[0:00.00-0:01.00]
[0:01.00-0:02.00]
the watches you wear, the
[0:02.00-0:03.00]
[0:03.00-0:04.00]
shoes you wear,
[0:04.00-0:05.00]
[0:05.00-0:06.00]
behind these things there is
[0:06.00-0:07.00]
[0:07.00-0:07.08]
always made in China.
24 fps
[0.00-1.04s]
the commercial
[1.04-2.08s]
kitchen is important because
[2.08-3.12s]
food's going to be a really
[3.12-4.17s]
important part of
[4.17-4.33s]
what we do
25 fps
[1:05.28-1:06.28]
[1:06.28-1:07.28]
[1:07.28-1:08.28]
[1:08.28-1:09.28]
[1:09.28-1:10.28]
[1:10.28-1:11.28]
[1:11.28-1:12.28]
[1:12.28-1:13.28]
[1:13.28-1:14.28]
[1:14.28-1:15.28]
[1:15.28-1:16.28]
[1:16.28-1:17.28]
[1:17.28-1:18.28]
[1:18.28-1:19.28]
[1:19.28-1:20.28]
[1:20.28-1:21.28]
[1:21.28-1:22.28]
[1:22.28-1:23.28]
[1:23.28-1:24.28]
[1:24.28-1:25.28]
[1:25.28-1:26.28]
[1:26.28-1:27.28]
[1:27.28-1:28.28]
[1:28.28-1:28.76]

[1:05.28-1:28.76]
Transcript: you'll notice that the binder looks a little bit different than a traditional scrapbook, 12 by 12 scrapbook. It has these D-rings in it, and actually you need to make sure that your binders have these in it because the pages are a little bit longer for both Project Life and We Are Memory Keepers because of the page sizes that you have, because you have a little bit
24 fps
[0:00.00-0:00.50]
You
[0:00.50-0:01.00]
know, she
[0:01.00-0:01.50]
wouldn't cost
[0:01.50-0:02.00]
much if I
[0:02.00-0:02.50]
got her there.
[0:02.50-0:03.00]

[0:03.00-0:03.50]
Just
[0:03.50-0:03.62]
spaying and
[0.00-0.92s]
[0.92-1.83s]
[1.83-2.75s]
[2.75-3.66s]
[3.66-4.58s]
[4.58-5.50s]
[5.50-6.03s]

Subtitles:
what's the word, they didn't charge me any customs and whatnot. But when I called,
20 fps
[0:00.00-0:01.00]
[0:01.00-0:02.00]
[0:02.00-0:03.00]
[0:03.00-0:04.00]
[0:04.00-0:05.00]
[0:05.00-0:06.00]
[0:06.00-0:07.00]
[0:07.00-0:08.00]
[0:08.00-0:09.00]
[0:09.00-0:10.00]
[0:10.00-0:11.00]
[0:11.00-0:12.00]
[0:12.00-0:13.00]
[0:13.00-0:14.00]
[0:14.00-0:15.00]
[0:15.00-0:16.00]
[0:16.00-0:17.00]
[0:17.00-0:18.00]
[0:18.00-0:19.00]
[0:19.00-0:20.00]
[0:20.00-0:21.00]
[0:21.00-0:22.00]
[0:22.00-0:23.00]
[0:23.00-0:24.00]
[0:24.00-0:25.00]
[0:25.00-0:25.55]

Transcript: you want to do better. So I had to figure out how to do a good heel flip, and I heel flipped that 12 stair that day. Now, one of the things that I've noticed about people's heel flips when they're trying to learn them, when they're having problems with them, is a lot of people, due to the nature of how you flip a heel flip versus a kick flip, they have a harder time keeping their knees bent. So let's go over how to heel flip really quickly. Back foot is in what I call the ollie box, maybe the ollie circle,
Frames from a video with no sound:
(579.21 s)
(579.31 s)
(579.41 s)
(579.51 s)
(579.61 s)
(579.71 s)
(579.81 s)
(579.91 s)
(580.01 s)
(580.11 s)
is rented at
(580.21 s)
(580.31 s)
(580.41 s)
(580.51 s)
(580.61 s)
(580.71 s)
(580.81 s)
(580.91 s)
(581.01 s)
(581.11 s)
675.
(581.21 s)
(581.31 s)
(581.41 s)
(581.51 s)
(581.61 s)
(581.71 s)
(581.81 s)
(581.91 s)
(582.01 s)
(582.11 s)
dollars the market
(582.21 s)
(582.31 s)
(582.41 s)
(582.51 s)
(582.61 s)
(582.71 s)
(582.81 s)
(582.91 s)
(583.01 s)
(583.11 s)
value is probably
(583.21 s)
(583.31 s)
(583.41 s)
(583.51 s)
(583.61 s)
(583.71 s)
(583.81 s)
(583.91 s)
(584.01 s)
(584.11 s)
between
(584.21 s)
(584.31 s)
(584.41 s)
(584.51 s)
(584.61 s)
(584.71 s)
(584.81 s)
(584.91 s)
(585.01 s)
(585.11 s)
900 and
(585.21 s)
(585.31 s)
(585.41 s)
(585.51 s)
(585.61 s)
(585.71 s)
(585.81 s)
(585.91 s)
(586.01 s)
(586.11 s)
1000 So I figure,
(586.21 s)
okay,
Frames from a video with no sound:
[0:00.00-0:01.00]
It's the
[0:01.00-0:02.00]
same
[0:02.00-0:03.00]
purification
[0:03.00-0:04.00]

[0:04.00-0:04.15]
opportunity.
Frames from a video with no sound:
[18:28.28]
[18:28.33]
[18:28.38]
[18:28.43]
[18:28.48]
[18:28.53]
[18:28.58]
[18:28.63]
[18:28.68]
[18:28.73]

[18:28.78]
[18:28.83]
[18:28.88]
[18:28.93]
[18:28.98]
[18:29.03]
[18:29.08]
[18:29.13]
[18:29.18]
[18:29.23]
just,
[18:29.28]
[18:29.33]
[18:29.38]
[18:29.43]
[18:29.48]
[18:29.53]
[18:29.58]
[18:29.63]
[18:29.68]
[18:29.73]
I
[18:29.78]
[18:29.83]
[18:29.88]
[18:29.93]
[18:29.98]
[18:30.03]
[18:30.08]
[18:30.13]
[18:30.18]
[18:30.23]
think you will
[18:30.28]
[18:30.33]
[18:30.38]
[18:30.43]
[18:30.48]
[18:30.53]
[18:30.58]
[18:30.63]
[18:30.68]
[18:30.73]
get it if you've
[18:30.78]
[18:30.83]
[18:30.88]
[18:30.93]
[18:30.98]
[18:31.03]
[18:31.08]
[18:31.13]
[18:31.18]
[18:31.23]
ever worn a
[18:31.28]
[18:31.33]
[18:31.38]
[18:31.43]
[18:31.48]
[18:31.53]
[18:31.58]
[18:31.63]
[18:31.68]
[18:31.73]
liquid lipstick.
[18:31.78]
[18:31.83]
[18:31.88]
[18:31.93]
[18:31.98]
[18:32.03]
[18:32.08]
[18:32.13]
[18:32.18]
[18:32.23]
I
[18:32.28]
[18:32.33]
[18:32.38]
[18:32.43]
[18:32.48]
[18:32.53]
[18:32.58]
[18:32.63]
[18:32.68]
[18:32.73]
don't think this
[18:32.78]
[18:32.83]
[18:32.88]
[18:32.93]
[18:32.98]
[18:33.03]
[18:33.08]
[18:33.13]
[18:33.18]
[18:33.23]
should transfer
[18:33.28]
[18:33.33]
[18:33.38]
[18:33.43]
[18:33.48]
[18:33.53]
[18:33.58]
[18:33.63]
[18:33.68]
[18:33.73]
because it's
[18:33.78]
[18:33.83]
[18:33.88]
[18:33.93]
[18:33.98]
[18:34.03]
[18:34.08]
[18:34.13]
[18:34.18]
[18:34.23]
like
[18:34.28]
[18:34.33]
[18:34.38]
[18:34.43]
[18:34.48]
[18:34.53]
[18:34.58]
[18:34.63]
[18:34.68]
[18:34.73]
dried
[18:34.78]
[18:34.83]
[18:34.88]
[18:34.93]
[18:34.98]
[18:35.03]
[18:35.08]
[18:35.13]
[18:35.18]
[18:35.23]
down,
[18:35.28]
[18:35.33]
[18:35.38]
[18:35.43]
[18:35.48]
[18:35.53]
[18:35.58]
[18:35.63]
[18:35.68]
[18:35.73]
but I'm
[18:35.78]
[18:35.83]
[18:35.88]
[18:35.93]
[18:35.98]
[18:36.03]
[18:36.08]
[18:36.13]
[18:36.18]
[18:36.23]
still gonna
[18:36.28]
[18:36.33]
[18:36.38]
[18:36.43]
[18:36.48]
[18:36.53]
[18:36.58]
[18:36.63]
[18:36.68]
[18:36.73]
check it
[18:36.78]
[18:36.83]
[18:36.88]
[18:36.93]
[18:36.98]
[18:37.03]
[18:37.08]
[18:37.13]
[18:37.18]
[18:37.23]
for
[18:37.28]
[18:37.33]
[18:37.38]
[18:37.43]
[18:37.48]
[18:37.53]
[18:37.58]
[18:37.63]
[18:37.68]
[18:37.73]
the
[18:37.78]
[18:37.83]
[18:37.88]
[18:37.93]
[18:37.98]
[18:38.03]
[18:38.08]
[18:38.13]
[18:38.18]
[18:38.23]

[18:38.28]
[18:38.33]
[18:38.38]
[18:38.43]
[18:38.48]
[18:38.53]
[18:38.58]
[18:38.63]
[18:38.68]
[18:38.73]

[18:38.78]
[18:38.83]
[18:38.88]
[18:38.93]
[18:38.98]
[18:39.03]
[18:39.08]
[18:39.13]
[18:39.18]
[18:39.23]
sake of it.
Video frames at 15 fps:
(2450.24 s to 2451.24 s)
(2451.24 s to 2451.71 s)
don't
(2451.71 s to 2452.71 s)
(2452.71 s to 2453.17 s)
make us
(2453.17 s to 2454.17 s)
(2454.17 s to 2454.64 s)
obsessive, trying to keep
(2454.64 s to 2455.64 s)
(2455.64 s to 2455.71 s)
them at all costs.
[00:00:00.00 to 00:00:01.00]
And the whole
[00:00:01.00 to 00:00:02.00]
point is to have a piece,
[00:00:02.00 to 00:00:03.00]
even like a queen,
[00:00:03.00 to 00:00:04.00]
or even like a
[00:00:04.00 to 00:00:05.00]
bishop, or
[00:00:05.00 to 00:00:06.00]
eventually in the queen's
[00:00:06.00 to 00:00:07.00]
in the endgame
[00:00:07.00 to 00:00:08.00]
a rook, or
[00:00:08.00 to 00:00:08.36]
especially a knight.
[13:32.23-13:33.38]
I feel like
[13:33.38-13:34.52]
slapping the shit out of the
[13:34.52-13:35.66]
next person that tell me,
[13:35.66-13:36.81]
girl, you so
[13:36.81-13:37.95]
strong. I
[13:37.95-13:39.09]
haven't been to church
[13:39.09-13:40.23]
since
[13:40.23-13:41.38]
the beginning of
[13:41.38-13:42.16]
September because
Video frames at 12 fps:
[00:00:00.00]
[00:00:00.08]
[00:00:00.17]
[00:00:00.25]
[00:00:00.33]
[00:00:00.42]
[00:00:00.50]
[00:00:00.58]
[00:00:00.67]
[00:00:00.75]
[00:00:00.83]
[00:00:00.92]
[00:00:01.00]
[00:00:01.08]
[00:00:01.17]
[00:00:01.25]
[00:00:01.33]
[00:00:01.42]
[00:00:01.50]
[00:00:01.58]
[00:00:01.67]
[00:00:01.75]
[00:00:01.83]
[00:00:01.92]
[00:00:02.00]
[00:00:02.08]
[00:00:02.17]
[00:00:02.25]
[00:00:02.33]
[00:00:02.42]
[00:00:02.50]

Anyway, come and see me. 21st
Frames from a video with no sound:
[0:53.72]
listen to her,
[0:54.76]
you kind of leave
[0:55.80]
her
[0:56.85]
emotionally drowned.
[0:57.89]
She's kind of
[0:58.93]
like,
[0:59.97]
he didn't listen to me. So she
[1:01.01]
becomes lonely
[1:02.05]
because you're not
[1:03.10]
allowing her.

Task item: Everything from the first line above through the line that contains "[1:26.28-1:27.28]" should be duplicated exactly, please, and nothing beyond it.

Result below:
[0:00.00-0:01.00]
[0:01.00-0:02.00]
the watches you wear, the
[0:02.00-0:03.00]
[0:03.00-0:04.00]
shoes you wear,
[0:04.00-0:05.00]
[0:05.00-0:06.00]
behind these things there is
[0:06.00-0:07.00]
[0:07.00-0:07.08]
always made in China.
24 fps
[0.00-1.04s]
the commercial
[1.04-2.08s]
kitchen is important because
[2.08-3.12s]
food's going to be a really
[3.12-4.17s]
important part of
[4.17-4.33s]
what we do
25 fps
[1:05.28-1:06.28]
[1:06.28-1:07.28]
[1:07.28-1:08.28]
[1:08.28-1:09.28]
[1:09.28-1:10.28]
[1:10.28-1:11.28]
[1:11.28-1:12.28]
[1:12.28-1:13.28]
[1:13.28-1:14.28]
[1:14.28-1:15.28]
[1:15.28-1:16.28]
[1:16.28-1:17.28]
[1:17.28-1:18.28]
[1:18.28-1:19.28]
[1:19.28-1:20.28]
[1:20.28-1:21.28]
[1:21.28-1:22.28]
[1:22.28-1:23.28]
[1:23.28-1:24.28]
[1:24.28-1:25.28]
[1:25.28-1:26.28]
[1:26.28-1:27.28]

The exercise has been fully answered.